Kinshasa, 17 Janvier 2026- Le 17 janvier 1961 reste une date gravée au fer rouge dans la mémoire collective congolaise. Ce jour-là, Patrice Émery Lumumba, premier Premier ministre démocratiquement élu, était assassiné. Soixante-cinq ans plus tard, son nom continue de résonner comme un appel à la conscience nationale.
Lumumba et ses compagnons étaient jeunes. Ils pouvaient choisir la prudence, le silence ou l’exil. Ils ont préféré la liberté, en pleine connaissance du prix à payer. Car ils savaient que la liberté ne se mendie pas, elle se conquiert. Leur engagement, nourri par le refus de l’injustice et de l’humiliation, leur a coûté la vie.
Aujourd’hui, la question centrale demeure : avons-nous été dignes de leur sacrifice ?
Qu’avons-nous fait du Congo qu’ils nous ont légué au prix de leur sang ?
Le pays pour lequel Lumumba s’est battu est immensément riche, mais son peuple demeure majoritairement pauvre.
Les divisions internes, la mauvaise gouvernance et l’ingérence étrangère continuent d’affaiblir l’État. Pendant que l’essentiel se dégrade, nous nous réfugions trop souvent dans la distraction, l’indifférence ou la résignation.
Pourtant, l’histoire nous observe. Le sang versé par nos ancêtres, les atrocités subies sous la colonisation, les humiliations endurées au fil des décennies imposent une exigence morale : ne pas trahir le Congo.

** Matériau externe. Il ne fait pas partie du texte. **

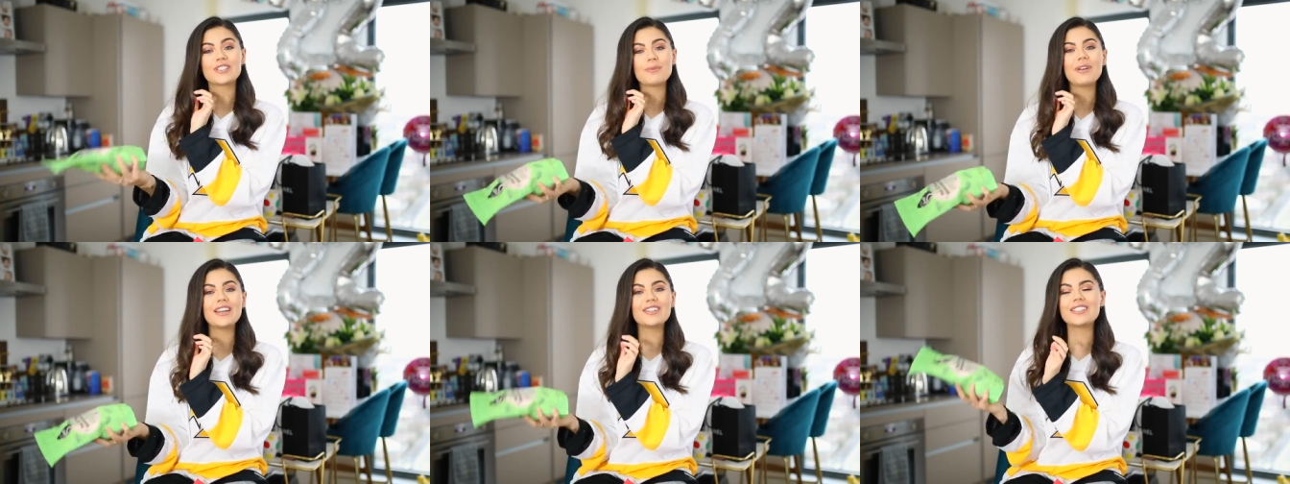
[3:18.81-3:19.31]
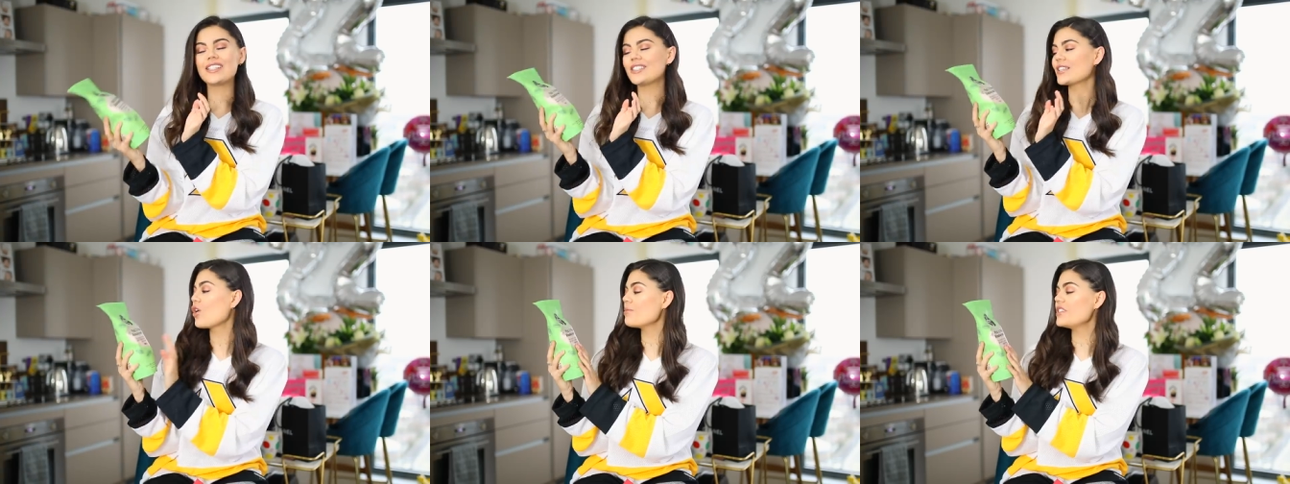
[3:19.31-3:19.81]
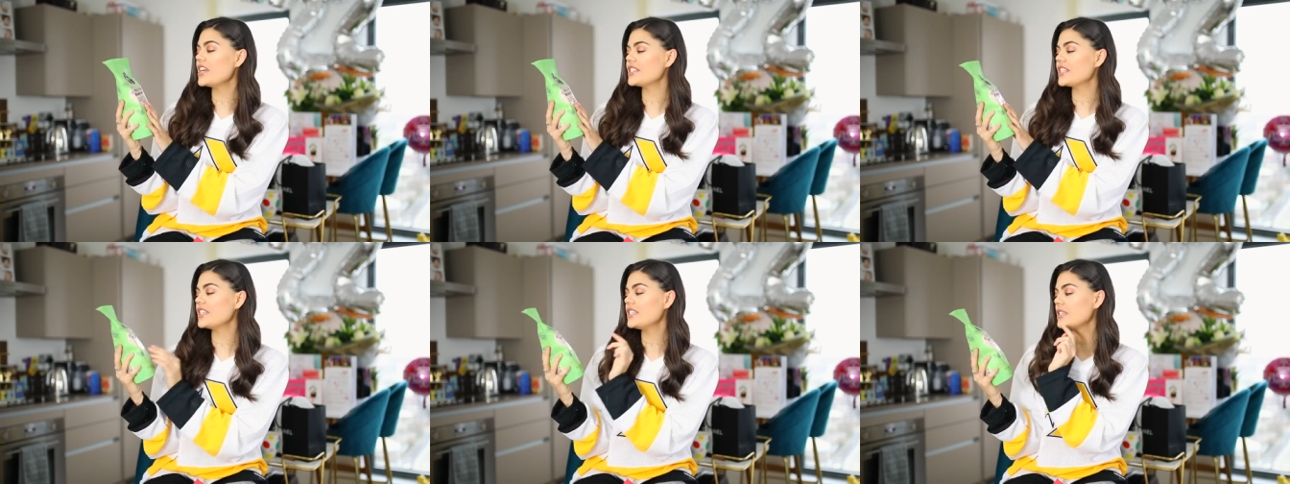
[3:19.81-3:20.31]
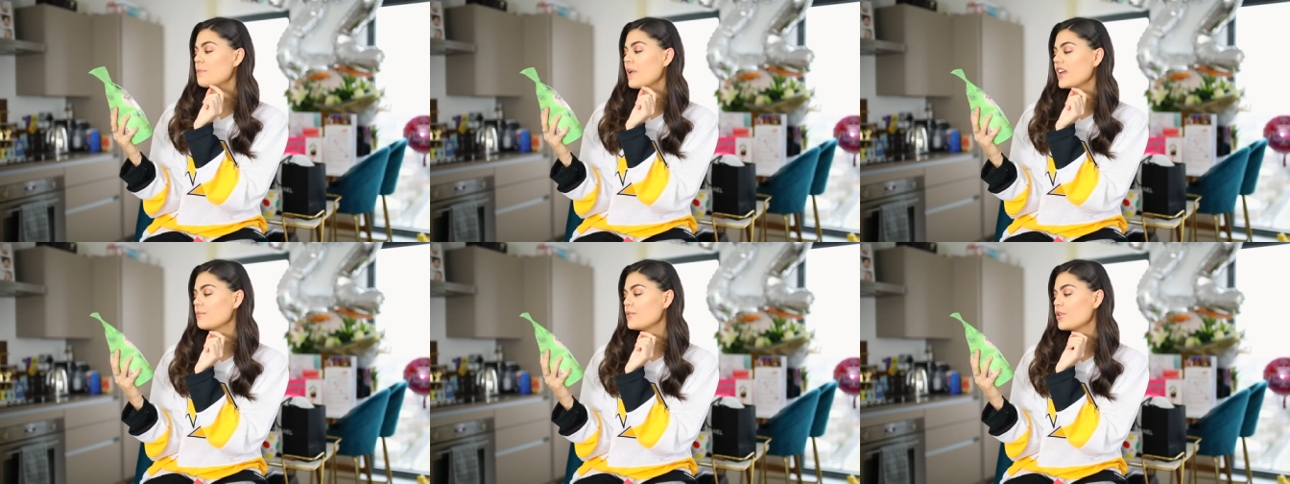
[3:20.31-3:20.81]
So my little sister got me this. This is the
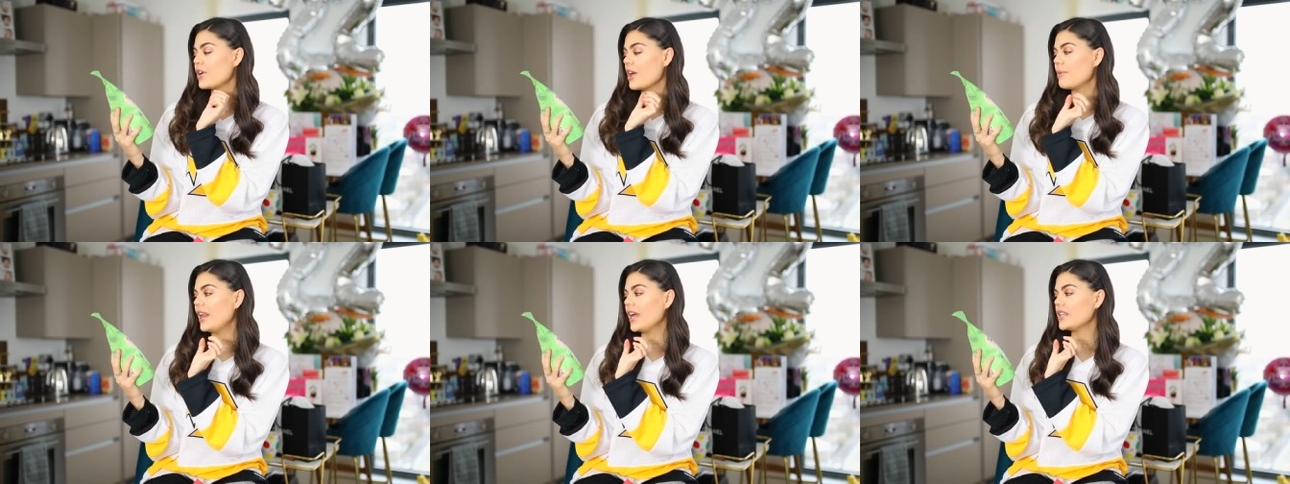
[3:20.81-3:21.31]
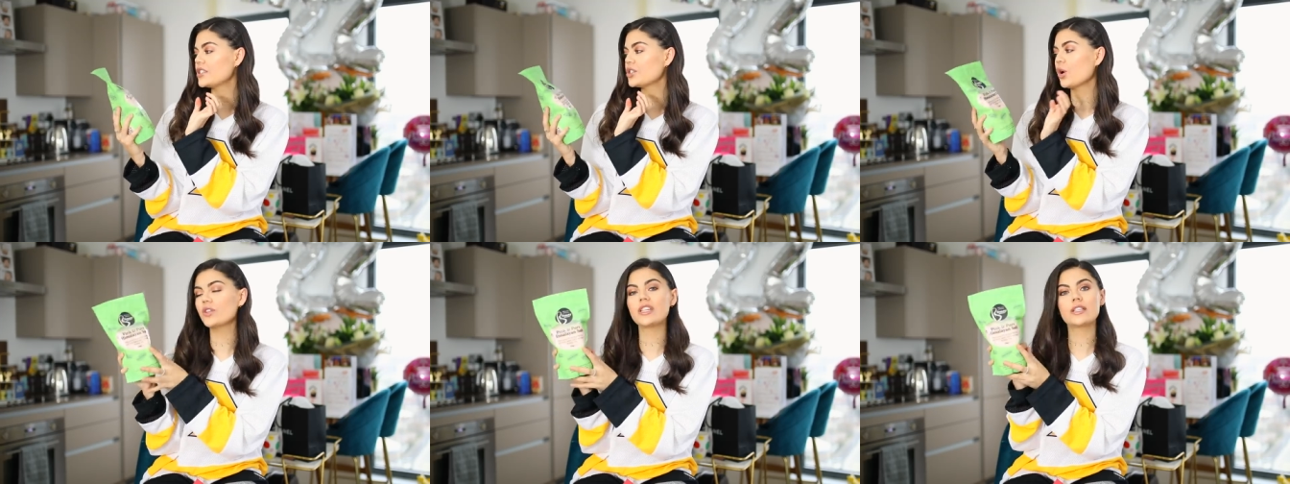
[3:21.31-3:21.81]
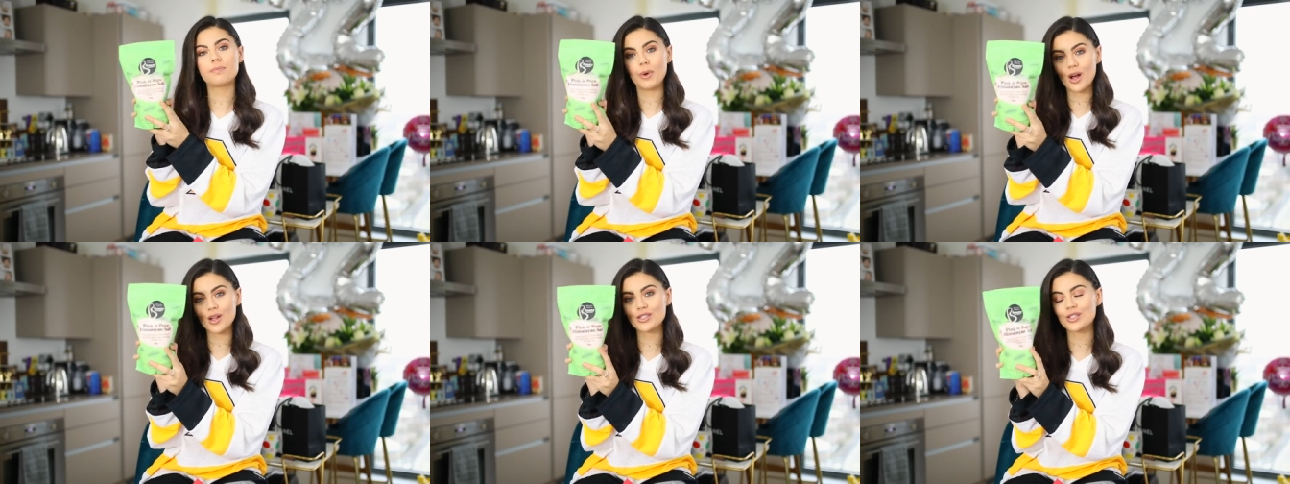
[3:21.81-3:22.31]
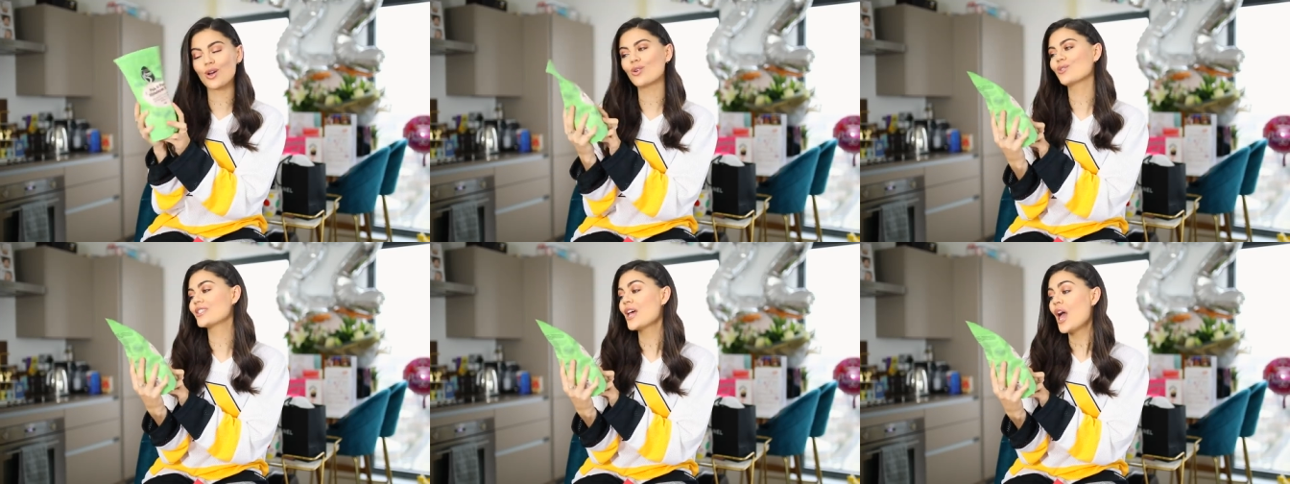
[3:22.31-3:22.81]
Pink and Pure Himalayan salt. These are bath
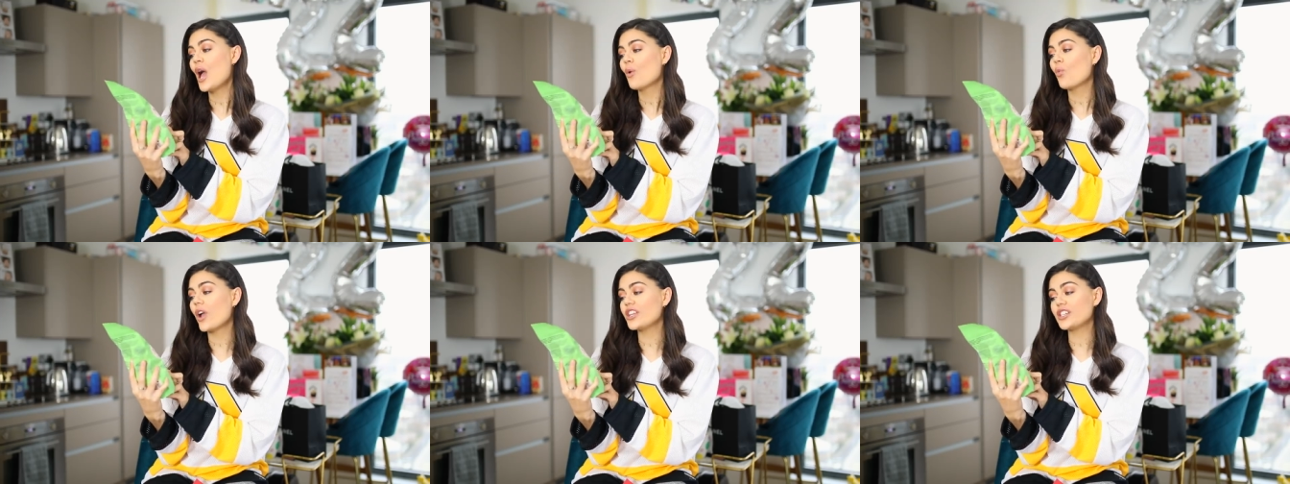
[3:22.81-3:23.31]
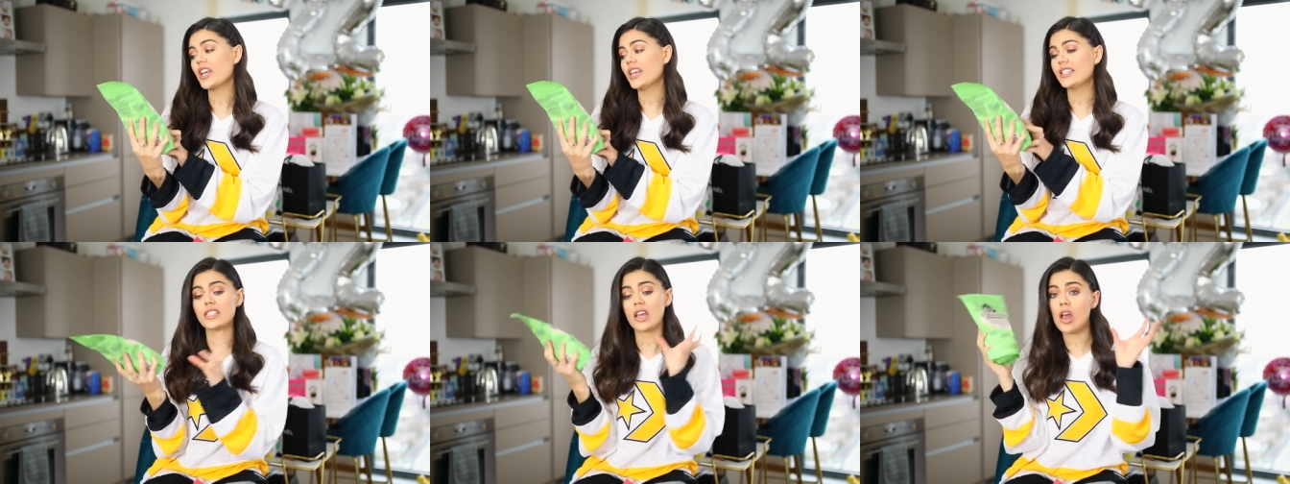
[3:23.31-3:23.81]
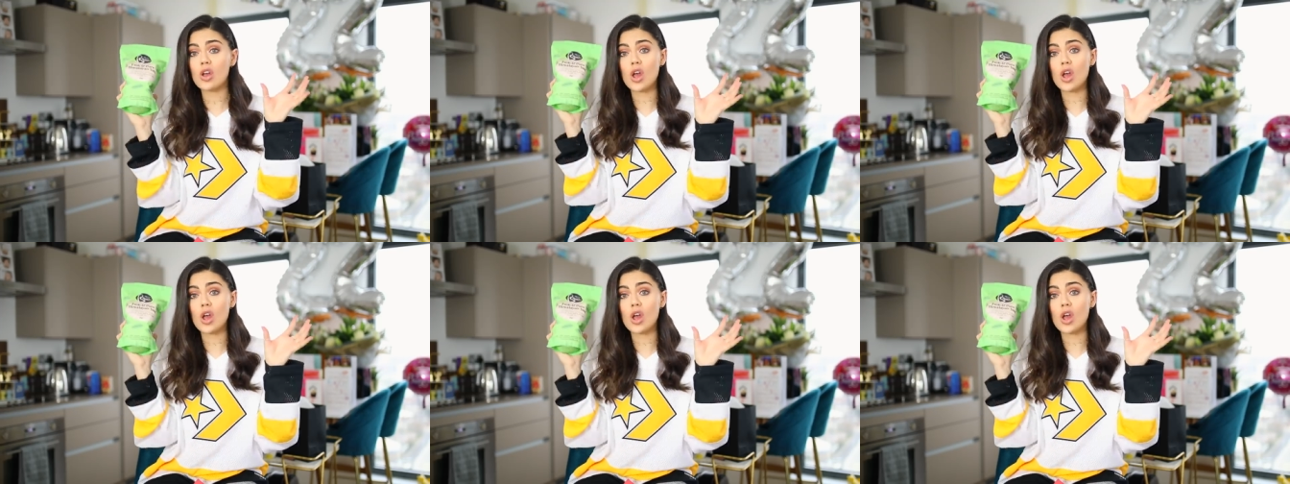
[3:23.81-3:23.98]
salts, which is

Rendre hommage à Lumumba ne consiste pas seulement à citer son nom chaque 17 janvier. C’est refuser l’esclavagisme politique, combattre la corruption, défendre l’unité nationale et s’engager pour la paix. C’est aussi dire non à la division, non à la résignation, non à la perte de repères.
Dans le Kwango comme ailleurs, la responsabilité est collective. Aucun développement n’est possible sans réconciliation, sans cohésion sociale et sans conscience citoyenne.
Diviser les Congolais, c’est achever l’œuvre de ceux qui ont voulu détruire Lumumba et son idéal.
Soixante-cinq ans après son assassinat, une certitude demeure : Patrice Émery Lumumba n’est pas mort. Il vit dans chaque Congolais qui refuse la soumission et choisit l’engagement.
Le devoir de notre génération est clair celui de bâtir un Congo plus juste, plus uni et plus digne. C’est à ce prix que le sacrifice de Lumumba cessera d’être une douleur pour devenir une victoire.